_EXERCISE GOAL:_ Go through the material and tally the lines containing the string "frames". Give the total alone.

_DATA TO PROCESS:_
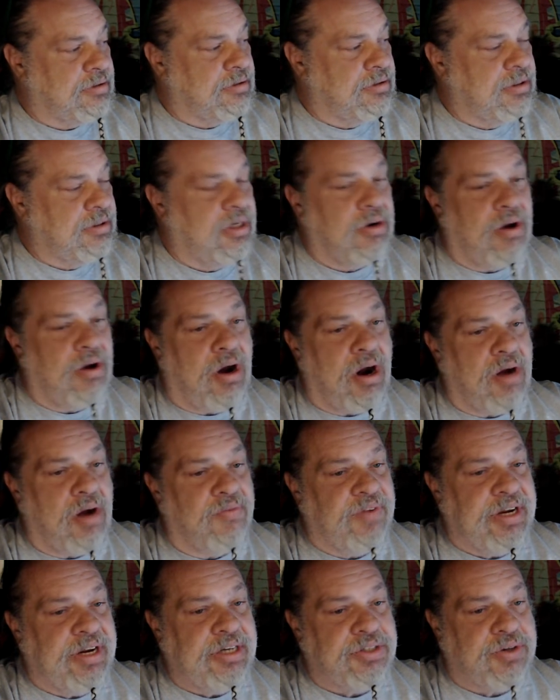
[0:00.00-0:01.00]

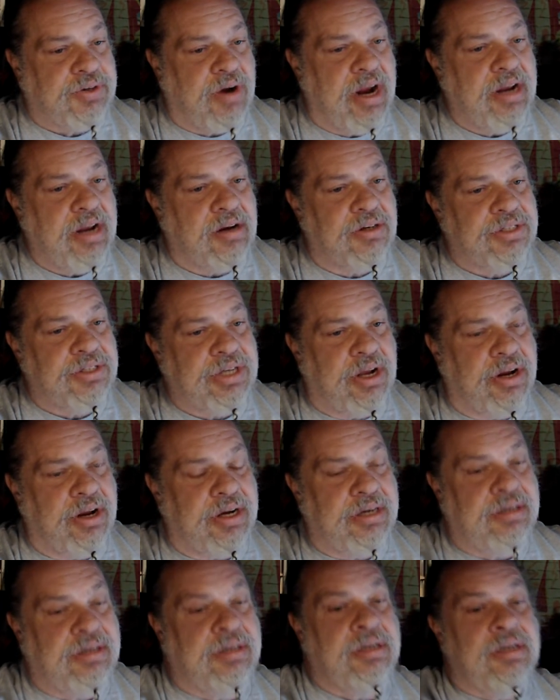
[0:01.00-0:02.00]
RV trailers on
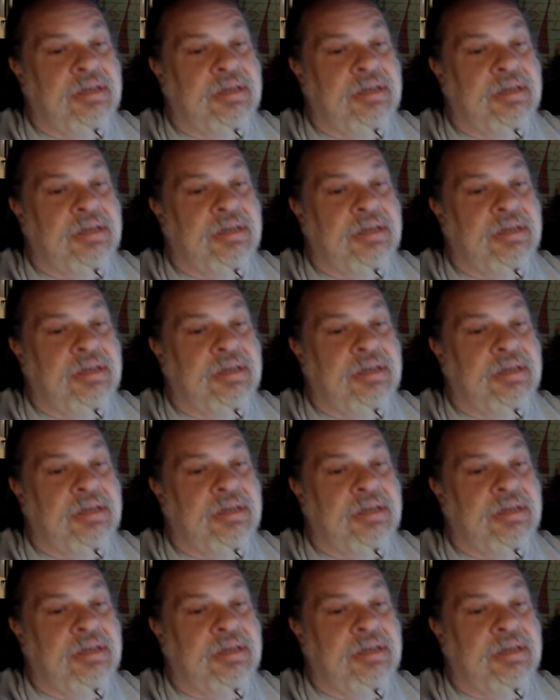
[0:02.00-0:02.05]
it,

---

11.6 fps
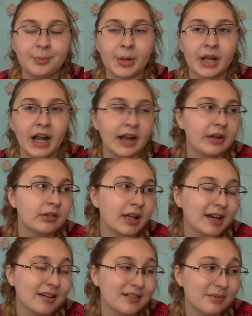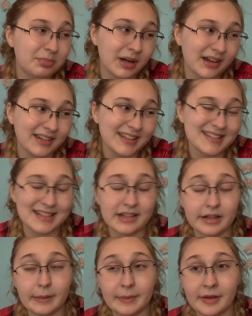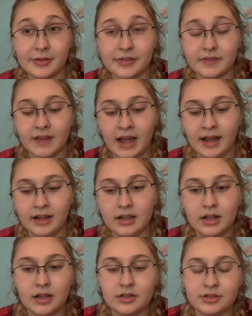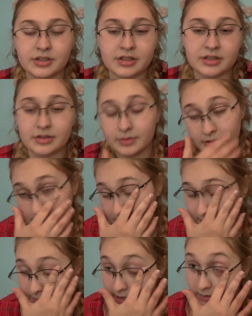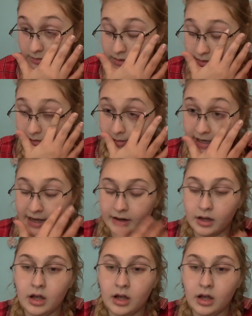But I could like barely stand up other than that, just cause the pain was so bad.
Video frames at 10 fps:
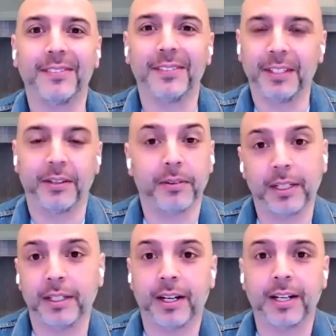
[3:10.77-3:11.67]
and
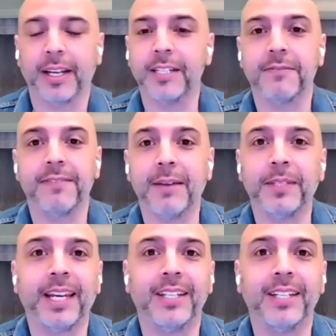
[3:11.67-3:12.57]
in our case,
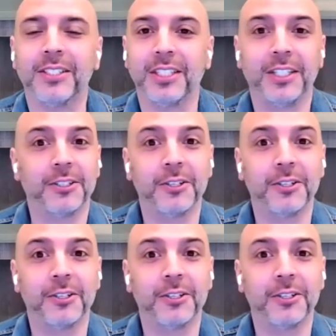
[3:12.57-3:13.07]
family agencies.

...

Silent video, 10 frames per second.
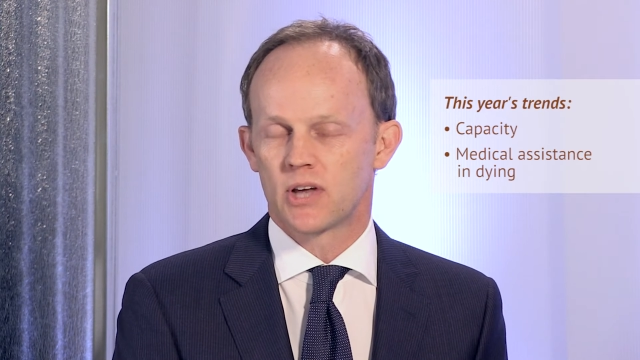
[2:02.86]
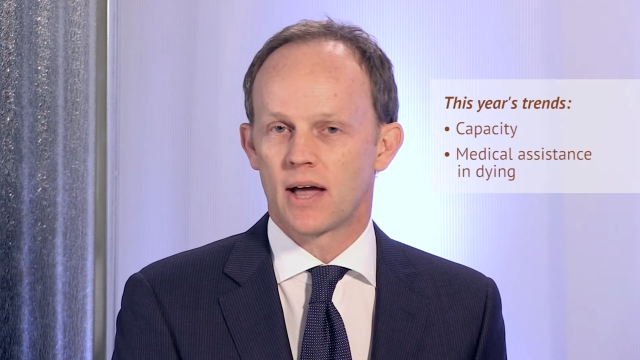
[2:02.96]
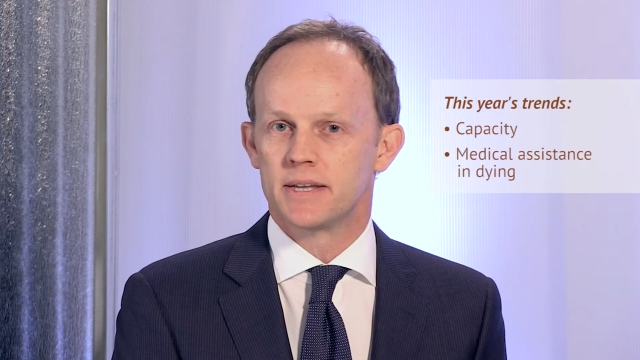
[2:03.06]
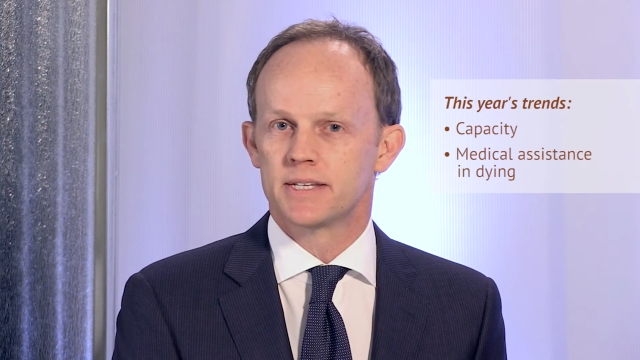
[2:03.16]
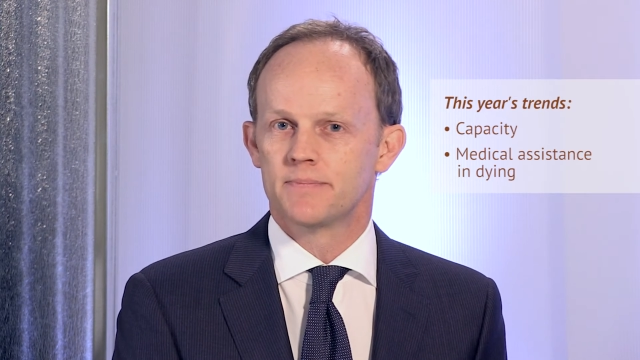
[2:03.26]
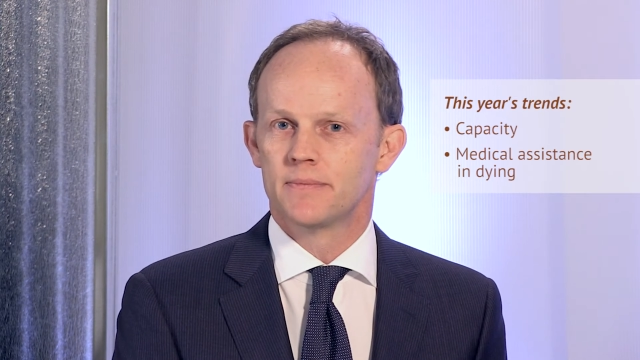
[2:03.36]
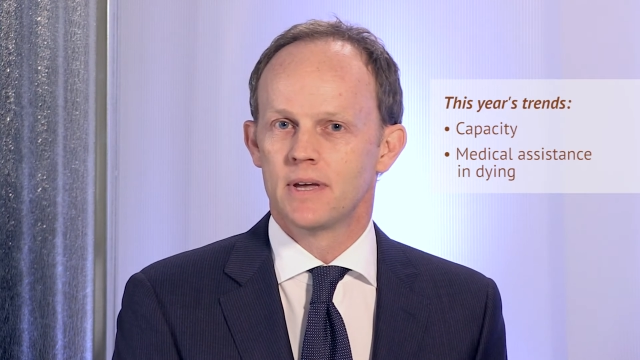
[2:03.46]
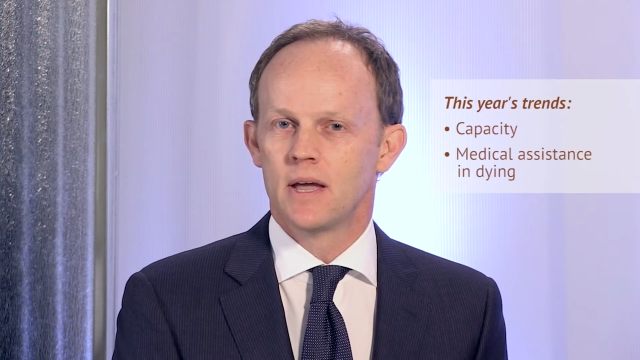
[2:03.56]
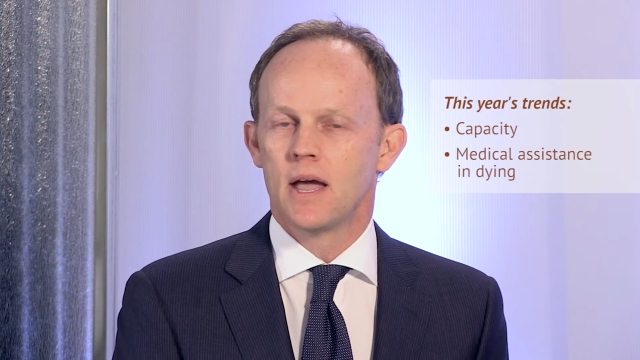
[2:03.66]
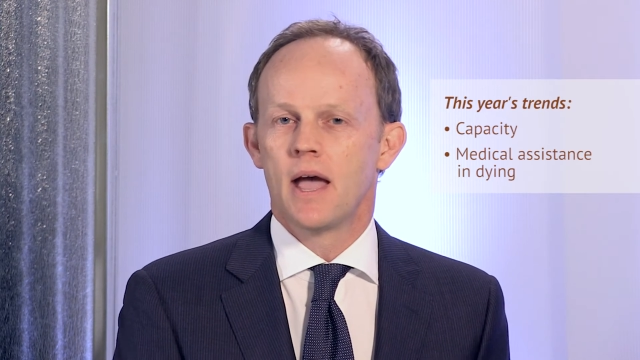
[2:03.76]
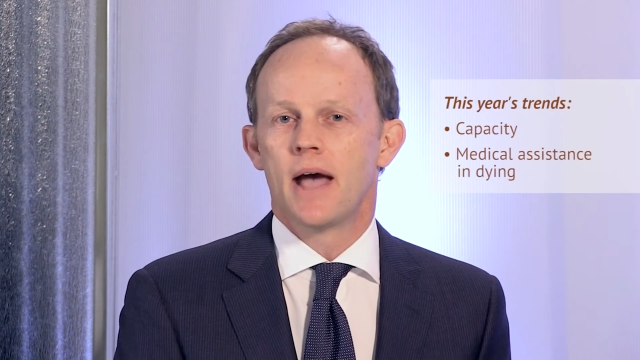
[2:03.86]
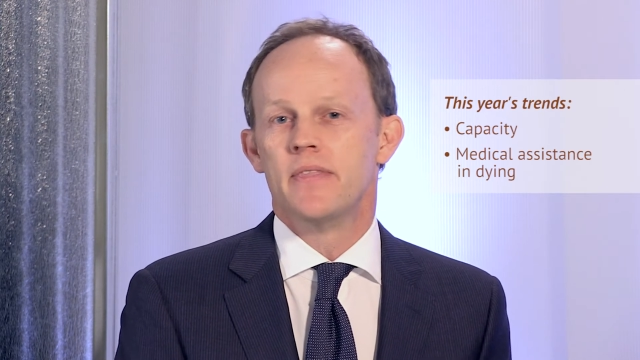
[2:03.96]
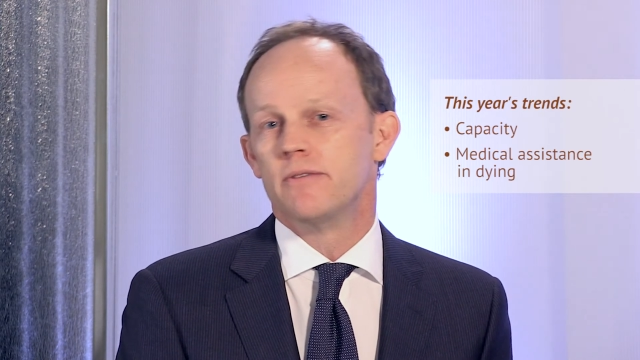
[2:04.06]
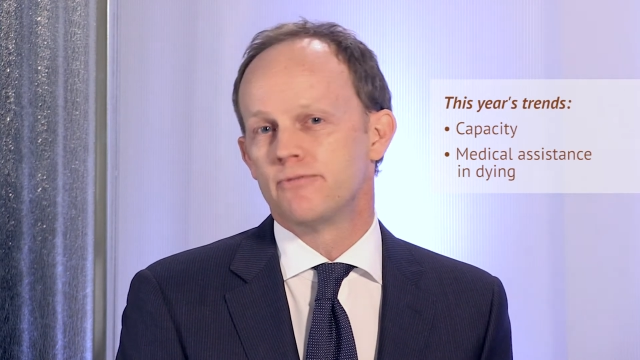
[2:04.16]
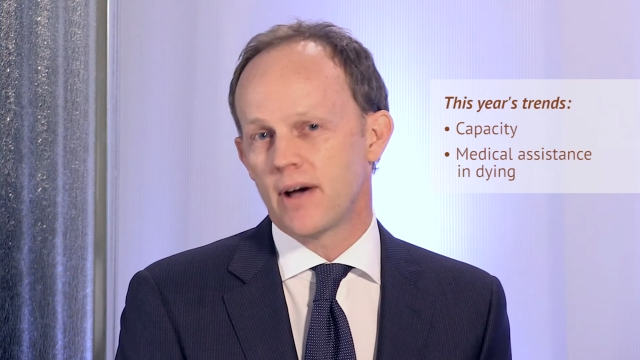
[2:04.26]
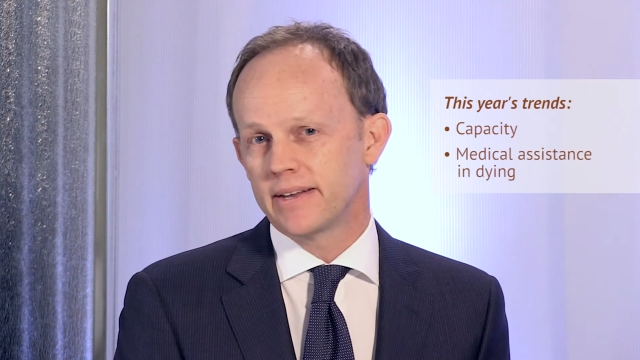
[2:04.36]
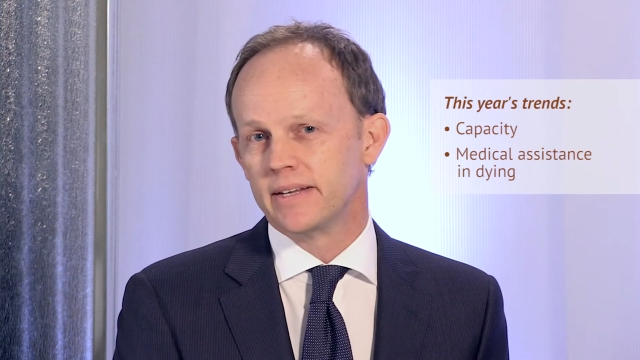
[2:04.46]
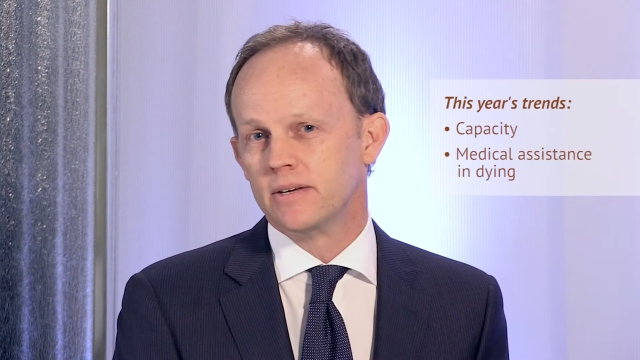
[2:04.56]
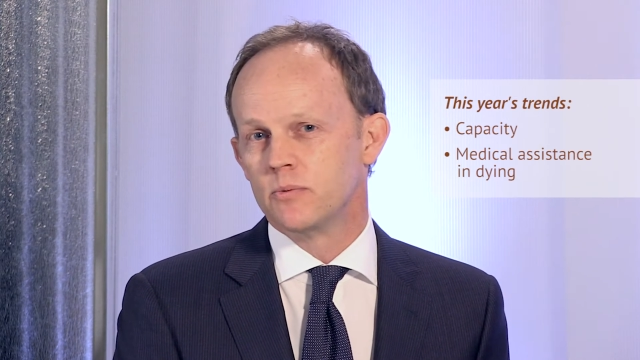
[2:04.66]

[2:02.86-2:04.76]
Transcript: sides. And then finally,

_WRITTEN SOLUTION:_ 2